Capt. Moten reflects on Warrior Transition Unit
Capt. Eduardo Moten is leaving his command of the Warrior Transition Unit after 28 months for a position at Fort Meade, Md.

FORT BELVOIR, Va. - Twenty-eight months after taking command of the Warrior Transition Unit that grew from 10 Soldiers to now more than 140, Capt. Eduardo Moten is ready to hand over the
reigns and take a quieter position at Fort Meade, Md.

Moten stewarded renovations for a 10,000-foot remodeled facility with conference, computer, exercise and counseling rooms, renovations in barracks and ground-breaking for new ones.

The Warrior in Transition was created at Fort Belvoir to ensure transitioning Soldiers get proper medical care and the support needed to return to active duty or civilian life.

Moten's team made a strong effort to not only meet Soldiers needs but to stay one step ahead and have Soldiers succeed.

"We are a family ... bottom line. We care for and take care of each other," Moten said.
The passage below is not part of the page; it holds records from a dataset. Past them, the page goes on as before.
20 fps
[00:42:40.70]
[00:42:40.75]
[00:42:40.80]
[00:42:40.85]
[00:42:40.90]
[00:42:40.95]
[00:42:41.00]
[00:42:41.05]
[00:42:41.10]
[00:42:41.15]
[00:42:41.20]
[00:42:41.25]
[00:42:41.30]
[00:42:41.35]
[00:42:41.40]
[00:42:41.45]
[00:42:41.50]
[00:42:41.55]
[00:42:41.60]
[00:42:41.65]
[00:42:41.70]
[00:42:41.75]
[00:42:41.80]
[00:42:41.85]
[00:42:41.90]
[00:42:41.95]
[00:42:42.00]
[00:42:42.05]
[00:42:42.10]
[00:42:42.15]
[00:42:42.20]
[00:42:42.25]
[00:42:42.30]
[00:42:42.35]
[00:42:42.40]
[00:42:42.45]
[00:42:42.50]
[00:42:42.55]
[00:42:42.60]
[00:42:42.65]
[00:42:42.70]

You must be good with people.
That means we are compassionate and caring when need be as well as we can give a firm nudge when need be."

Sgt. 1st Class Walter Henry said he first met Moten in nursing school and believes Moten's medical and psychological schooling have enabled him to have a uniquely qualified response to Soldiers emphasizing with their needs and motivating them to succeed.
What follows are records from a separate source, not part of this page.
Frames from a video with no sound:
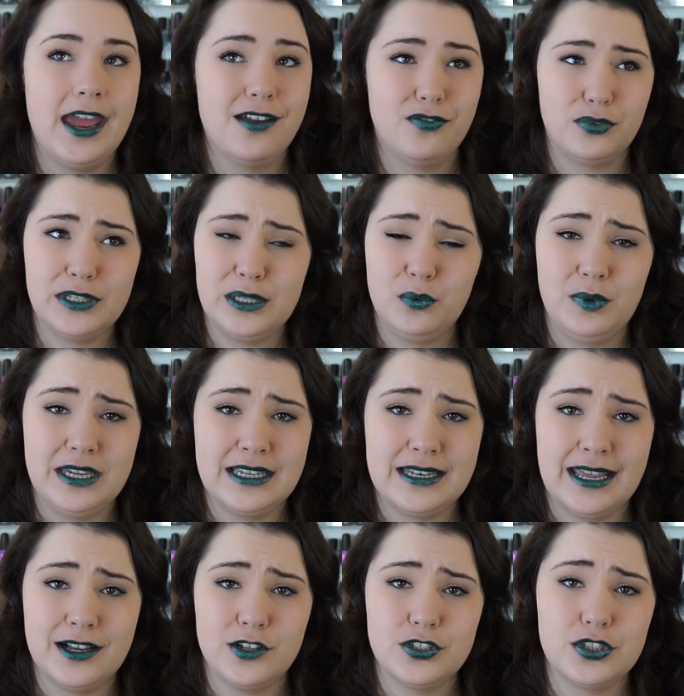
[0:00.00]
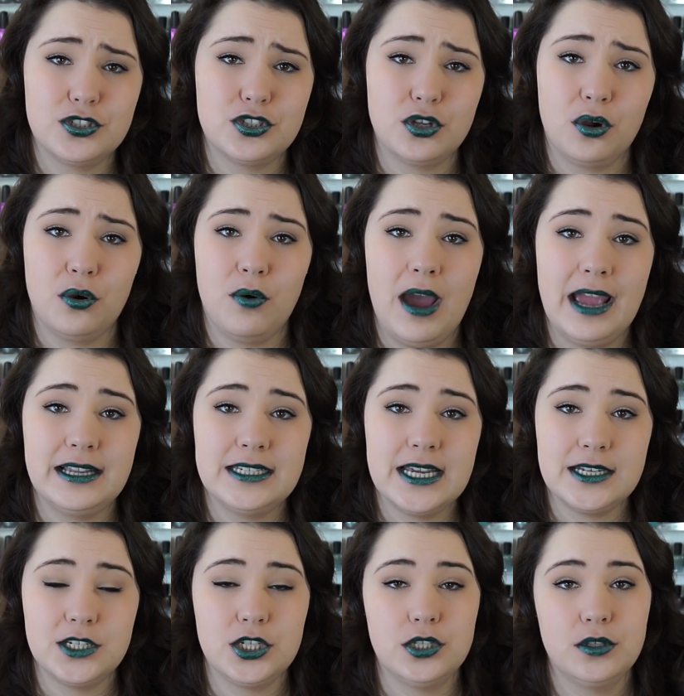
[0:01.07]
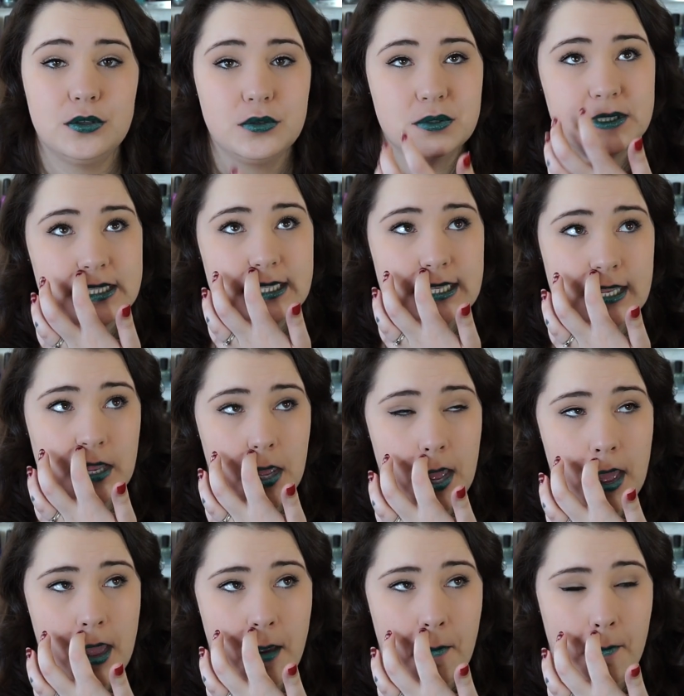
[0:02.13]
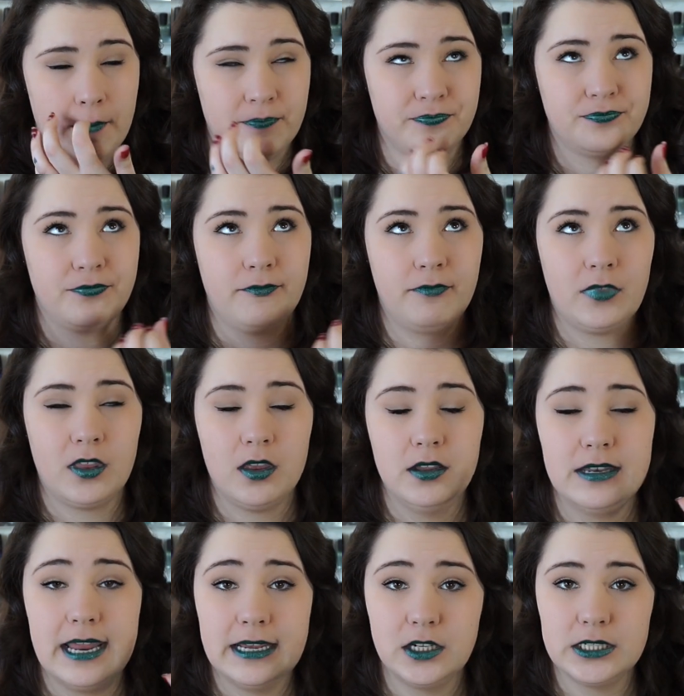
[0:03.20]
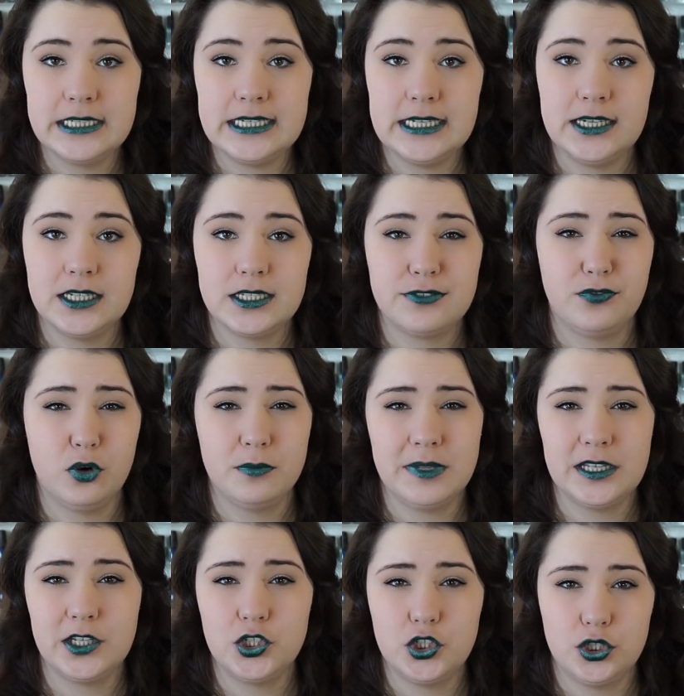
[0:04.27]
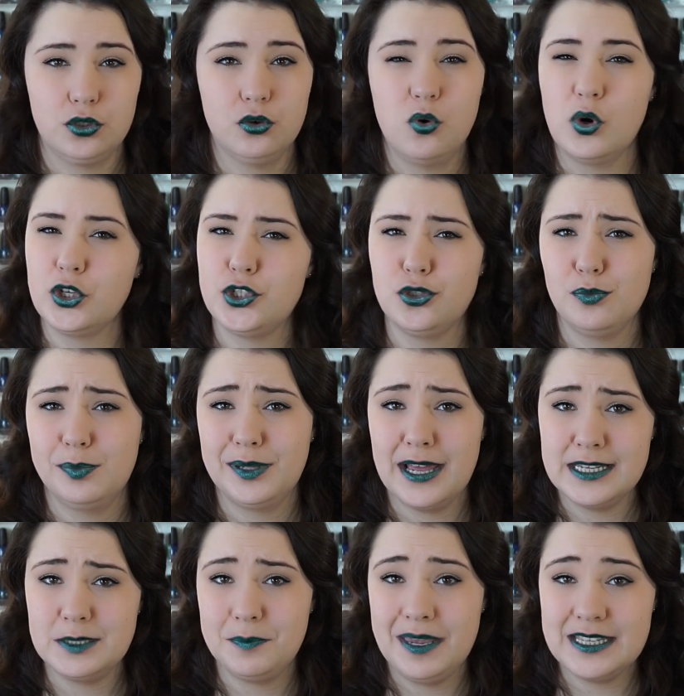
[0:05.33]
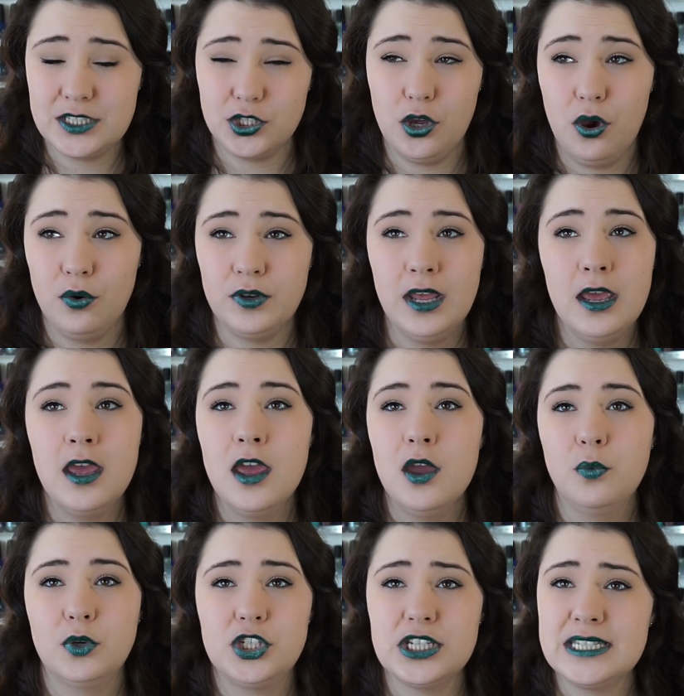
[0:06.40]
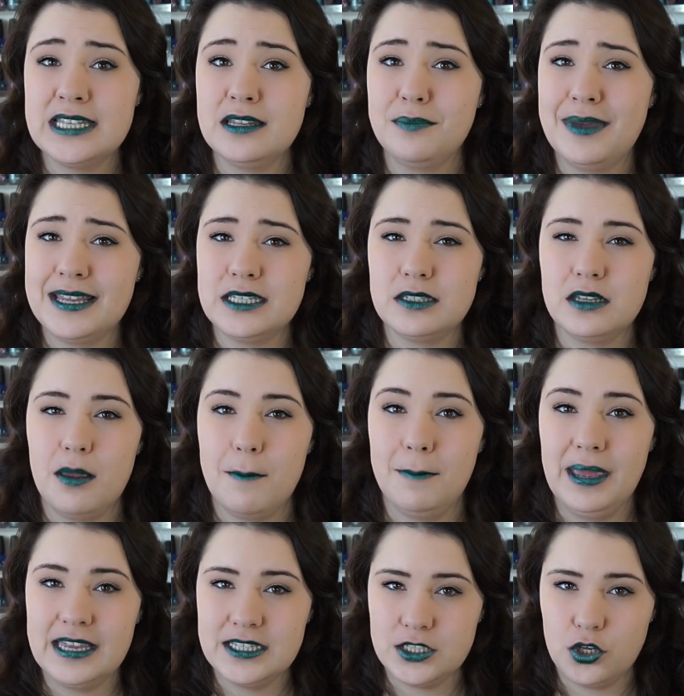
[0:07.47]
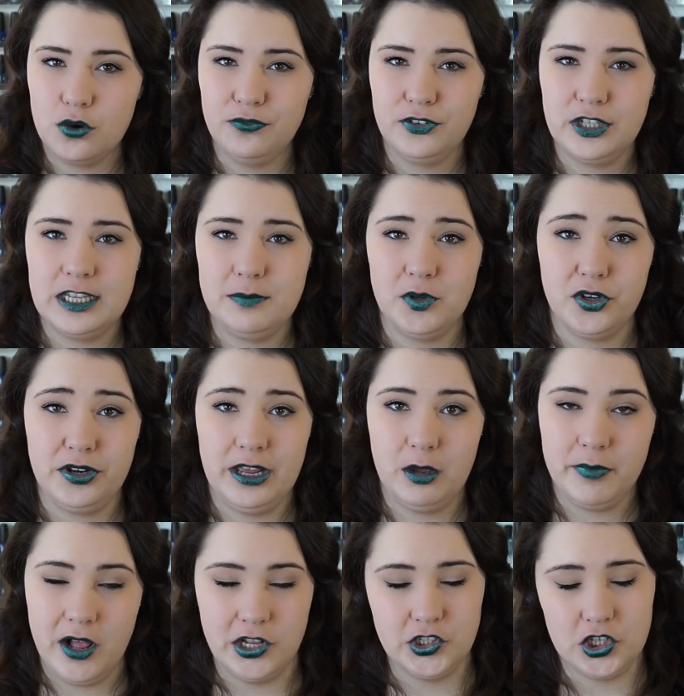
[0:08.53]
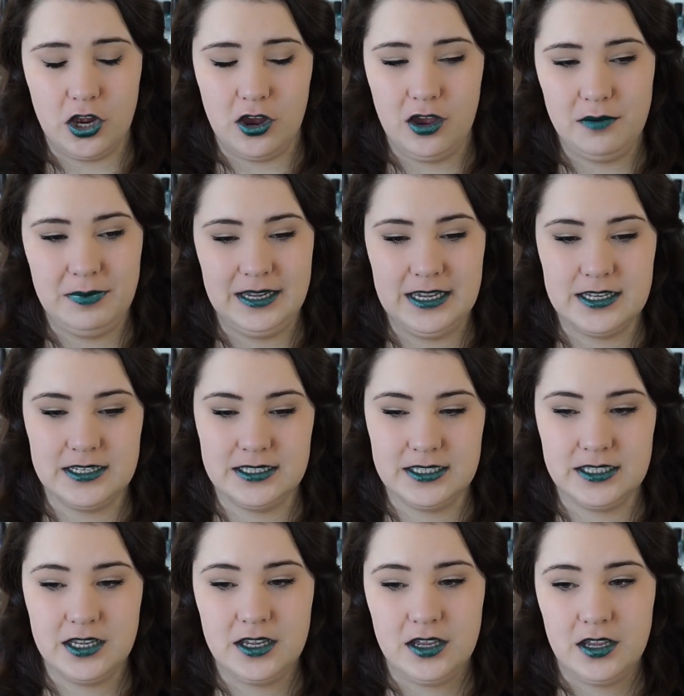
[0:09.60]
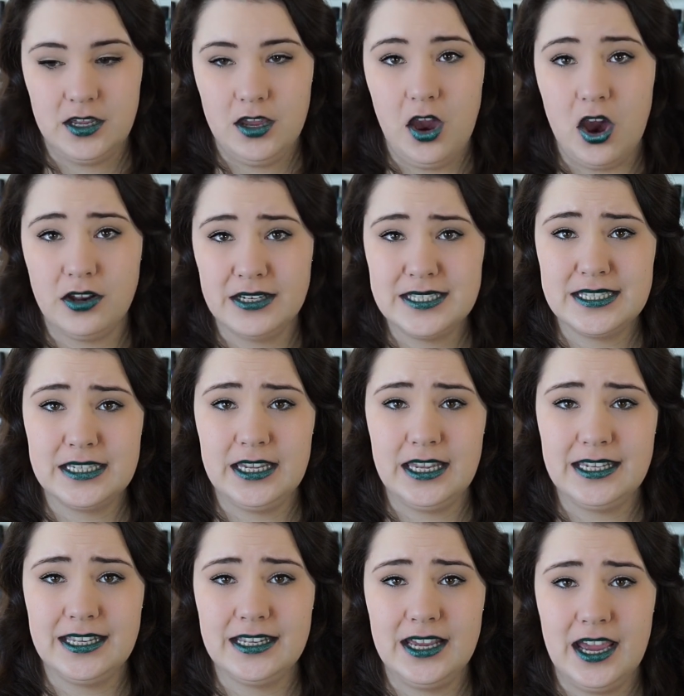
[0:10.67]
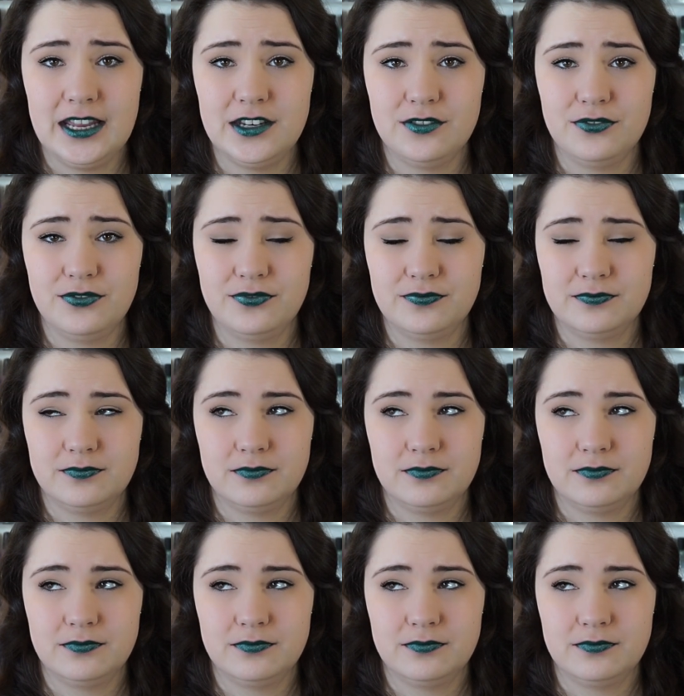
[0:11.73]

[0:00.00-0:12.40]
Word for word: I have really weak nails, so I tend to use the um, Nailtiques Formula 2 or 2 Plus base coat, which isn't the best base coat for keeping your nail polish on because honestly it can kind of,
"His sense of humor, his ability to care, his ability to defuse anger and his determination to get at the root cause of problems ... he's a great listener," Henry said.

"I look at every situation differently now, having had him as commander. In my 27 years, a leader like Capt. Moten comes along once in a blue moon. I would do anything under the sun for him," Henry said.

Moten's personal philosophy of not failing Soldiers and always keeping their best interests foremost helped him win over Soldiers in situations that try most individuals.

"One of the toughest things to do as the leader of this program is prove to the Soldier that you are trustworthy. I'm a firm believer that the success is in the transition more than the healing," Moten said.

"The greatest challenge is apathy. I didn't realize how easy it was to get stuck. We work hard to assist Soldiers with accepting their current situation and assisting them with moving on with their lives to be as productive and successful as they can be," Moten said.

"It's always amazing to be part of the transition and see the accomplishments they achieve. My Warriors are my heroes," Moten said.